Top of Available records

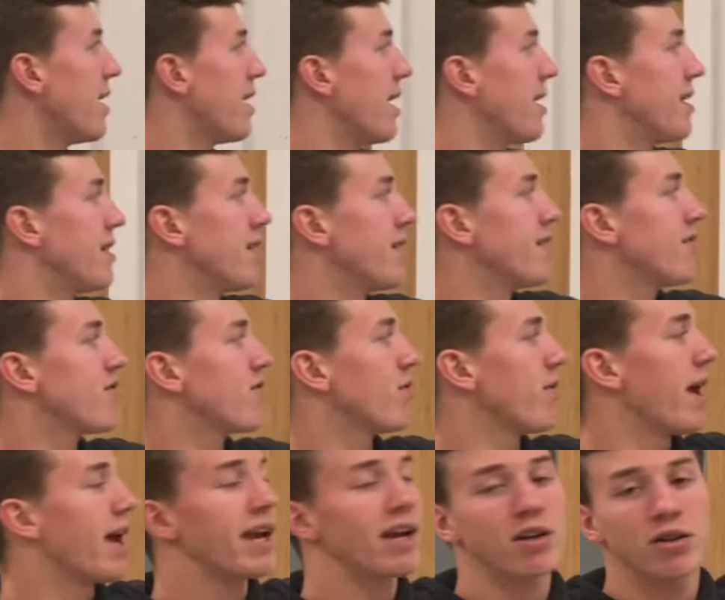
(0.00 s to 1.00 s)
and an initial
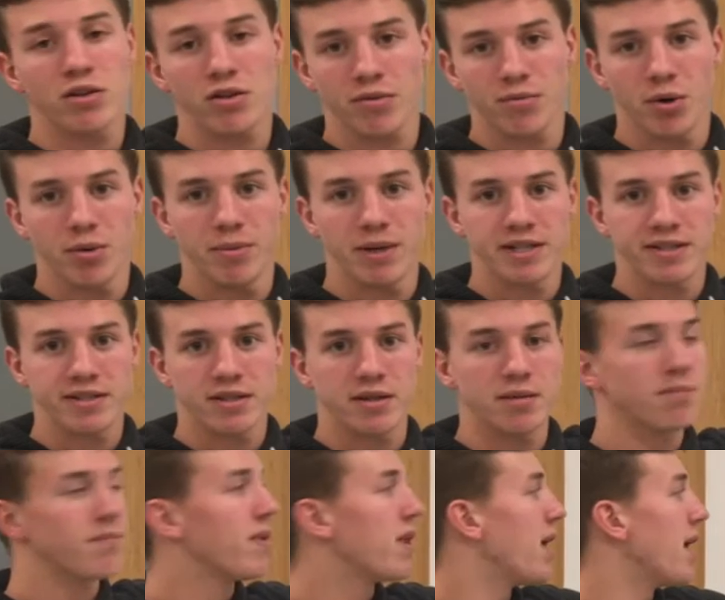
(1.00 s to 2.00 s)
angular
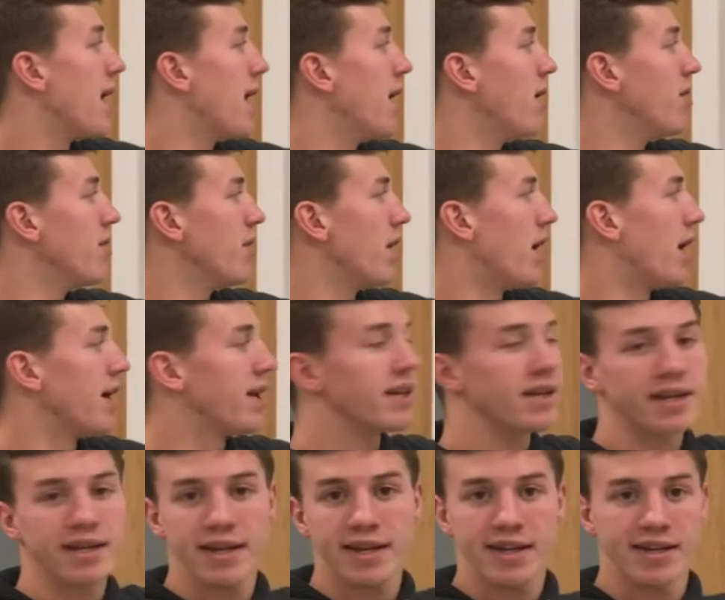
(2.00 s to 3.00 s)
momentum L naught
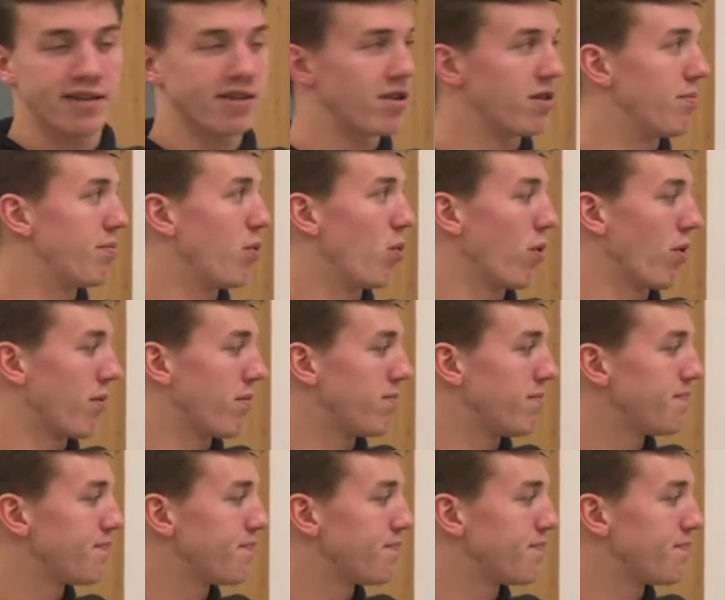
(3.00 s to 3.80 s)
into the board.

Bottom of Available records

The expected output is the full data above, reproduced exactly with no images.

(0.00 s to 1.00 s)
and an initial
(1.00 s to 2.00 s)
angular
(2.00 s to 3.00 s)
momentum L naught
(3.00 s to 3.80 s)
into the board.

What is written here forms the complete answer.